By Doug Connolly, MNE Tax
The UK’s primary interest in international tax talks is addressing digital taxation and the allocation of taxing rights under the OECD’s “Pillar One,” but it is okay with the US’s not-digital-only approach to Pillar One, according to Mike Williams, Director of Business and International Tax with HM Treasury UK. The UK is also willing to accept, as part of a package deal, a “Pillar Two” global minimum tax.
Speaking virtually at a May 5 event held by the Oxford University Centre for Business Taxation, Willams emphasized, however, that in both cases the details are important, as is their ability to make it through US Congress.
On Pillar One, Williams said he recognizes that the OECD’s attempts to ringfence the digital economy were overly complicated. However, he added that “a solution that doesn’t deal with the digital economy isn’t really a solution at all.”
The US proposal under Pillar One would reallocate taxing rights for the 100 largest multinational groups, digital or not. Williams said that the UK does not have a problem with the US proposal for Pillar One, provided that the approach catches the main digital players and does not create significant distortions.
The UK continues to be willing to give up its digital services tax once an international agreement on the issue is reached. However, Williams stressed that the UK is not up for giving up its sovereignty on tax measures. Any restrictions on unilateral measures in a Pillar One deal would need to be carefully constructed.
Regarding Pillar Two, the UK would accept a global minimum tax as part of a package deal with Pillar One. However, the terms of such an agreement would have to take into account the unpredictability with respect to what details can make it through the US Congress.
The current US global minimum tax, under the global intangible low-taxed income (GILTI) provisions enacted in 2017, imposes a 10.5 percent rate with respect to a portion of US multinationals’ foreign earnings.

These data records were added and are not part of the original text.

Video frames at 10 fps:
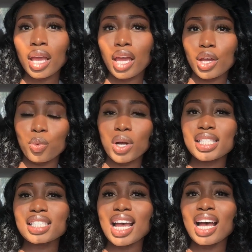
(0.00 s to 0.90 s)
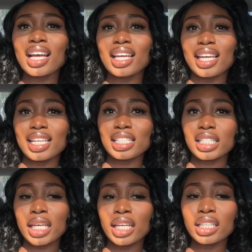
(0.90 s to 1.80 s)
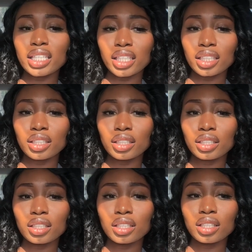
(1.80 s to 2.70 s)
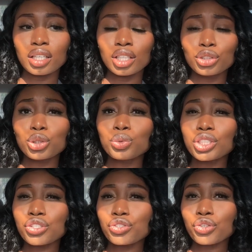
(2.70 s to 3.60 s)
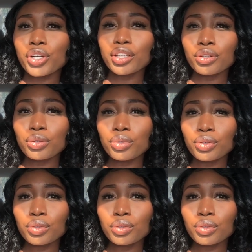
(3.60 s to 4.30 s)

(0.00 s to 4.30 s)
It was not intended to destroy you.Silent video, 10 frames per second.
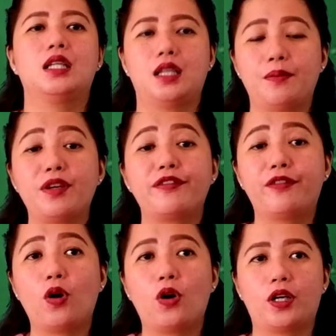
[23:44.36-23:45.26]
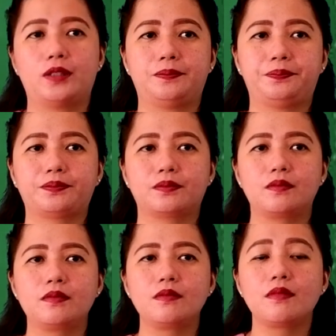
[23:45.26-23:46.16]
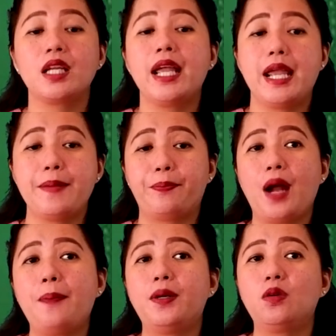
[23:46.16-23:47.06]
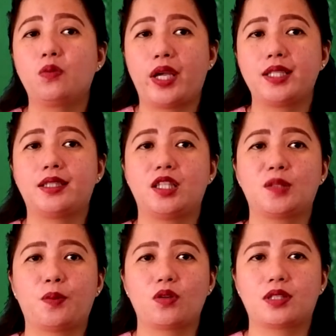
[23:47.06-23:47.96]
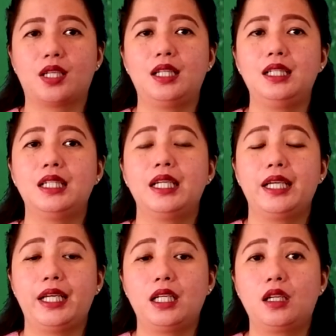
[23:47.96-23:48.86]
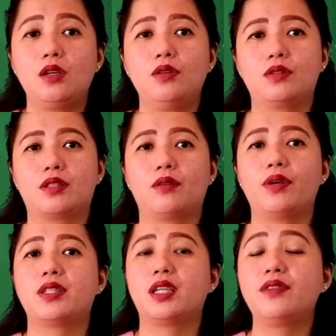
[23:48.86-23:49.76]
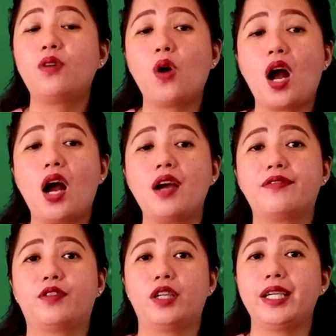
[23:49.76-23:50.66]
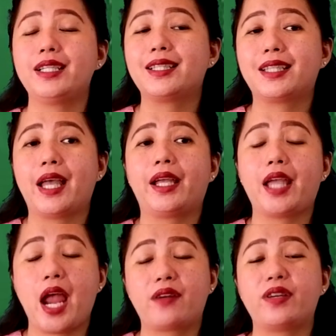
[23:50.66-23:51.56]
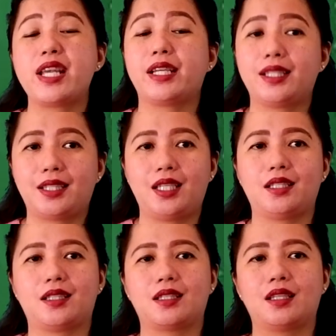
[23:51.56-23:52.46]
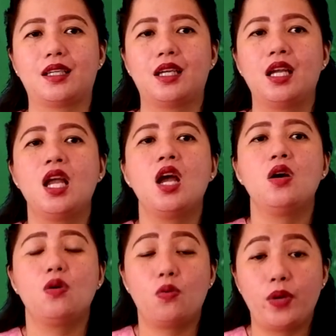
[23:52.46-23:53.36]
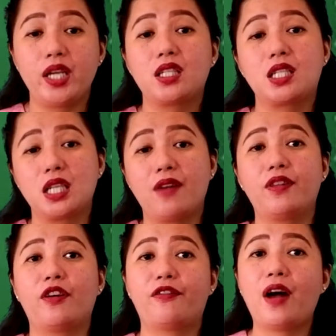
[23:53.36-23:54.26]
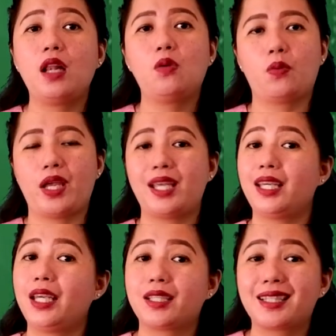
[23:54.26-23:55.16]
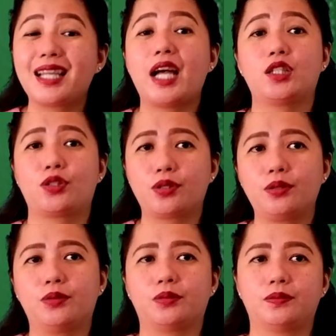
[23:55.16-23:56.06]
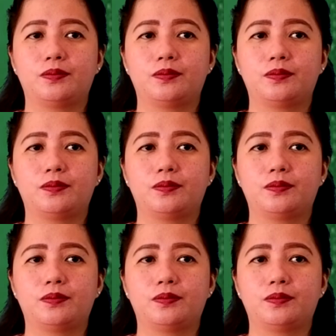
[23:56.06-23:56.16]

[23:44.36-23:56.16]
Number 4, improper waste disposal includes reservoir for insect-carrying disease. Which of the following is not true?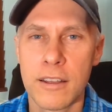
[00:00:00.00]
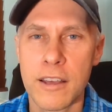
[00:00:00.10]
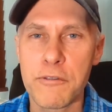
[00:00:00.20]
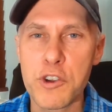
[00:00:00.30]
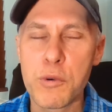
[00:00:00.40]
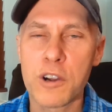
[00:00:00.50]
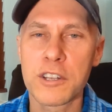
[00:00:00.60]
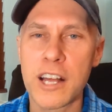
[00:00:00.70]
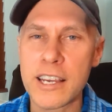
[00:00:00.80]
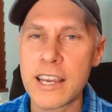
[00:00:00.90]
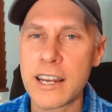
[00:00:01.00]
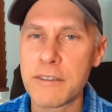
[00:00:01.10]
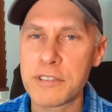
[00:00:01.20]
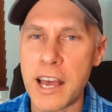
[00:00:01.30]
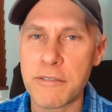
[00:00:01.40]
If you are lucky
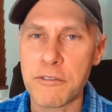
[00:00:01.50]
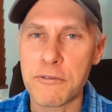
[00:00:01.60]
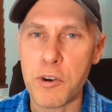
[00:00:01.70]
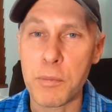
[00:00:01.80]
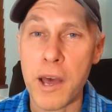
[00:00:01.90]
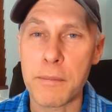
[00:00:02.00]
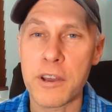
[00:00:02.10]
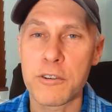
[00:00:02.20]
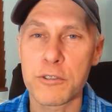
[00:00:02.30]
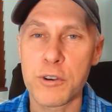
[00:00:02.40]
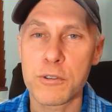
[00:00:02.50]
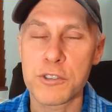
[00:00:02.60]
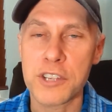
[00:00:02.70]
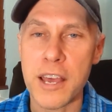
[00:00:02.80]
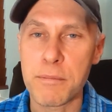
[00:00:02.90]
enough to have a full pipe at your local
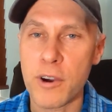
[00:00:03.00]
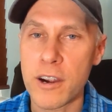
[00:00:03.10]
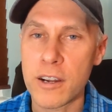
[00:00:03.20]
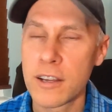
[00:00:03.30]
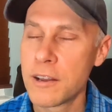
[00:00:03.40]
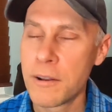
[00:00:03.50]
skate park,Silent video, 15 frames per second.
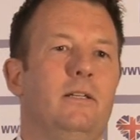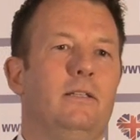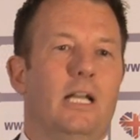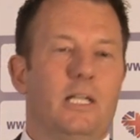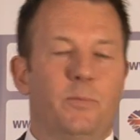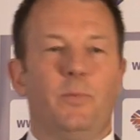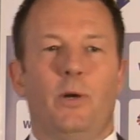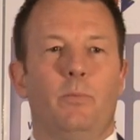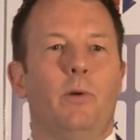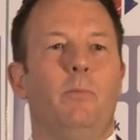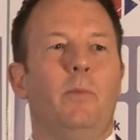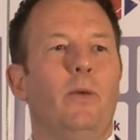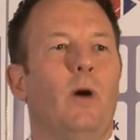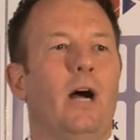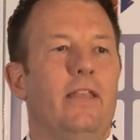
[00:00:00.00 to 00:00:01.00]
That's
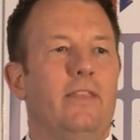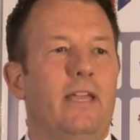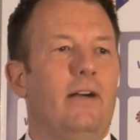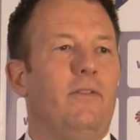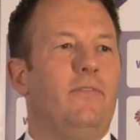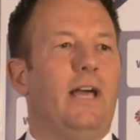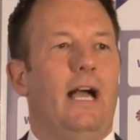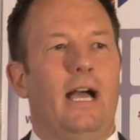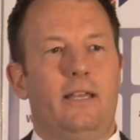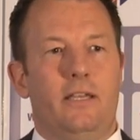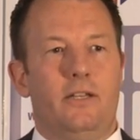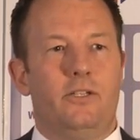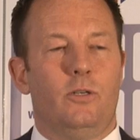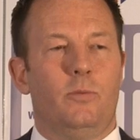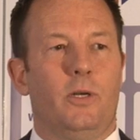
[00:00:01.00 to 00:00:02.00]
probably why they have that
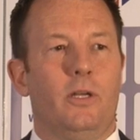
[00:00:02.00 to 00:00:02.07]
attitude.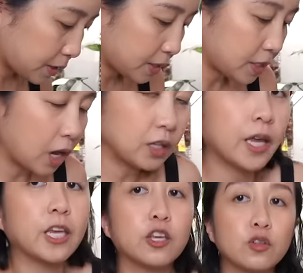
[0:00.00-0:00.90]
It's not
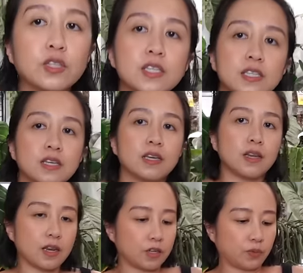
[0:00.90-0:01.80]
like you'll see it
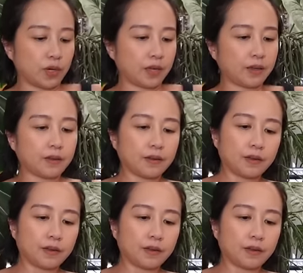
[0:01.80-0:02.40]
anyway.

The Biden Administration has proposed increasing the rate to 21 percent and applying that rate on a country-by-country basis, rather than allowing companies to blend foreign earnings from high- and low-tax jurisdictions to reduce the overall effective rate.
Williams suggested that negotiations setting the rate for a global minimum tax will depend not just on the rate to which the US ultimately moves GILTI but also whether the US Congress adopts the proposed change to country-by-country calculation. Otherwise, if the UK and others adopt a minimum tax with country-by-country calculation, the rate will not be directly comparable with a US one that continues to allow blending to reduce the overall effective rate.
“We may have to be in a world,” Williams said, “where we say, well, if the US sticks with the GILTI rules operating globally, the minimum rate is X. But, on the other hand, if the US does move to operate the GILTI rules … on a country-by-country basis, then it’s possible to conceive of a higher minimum rate.”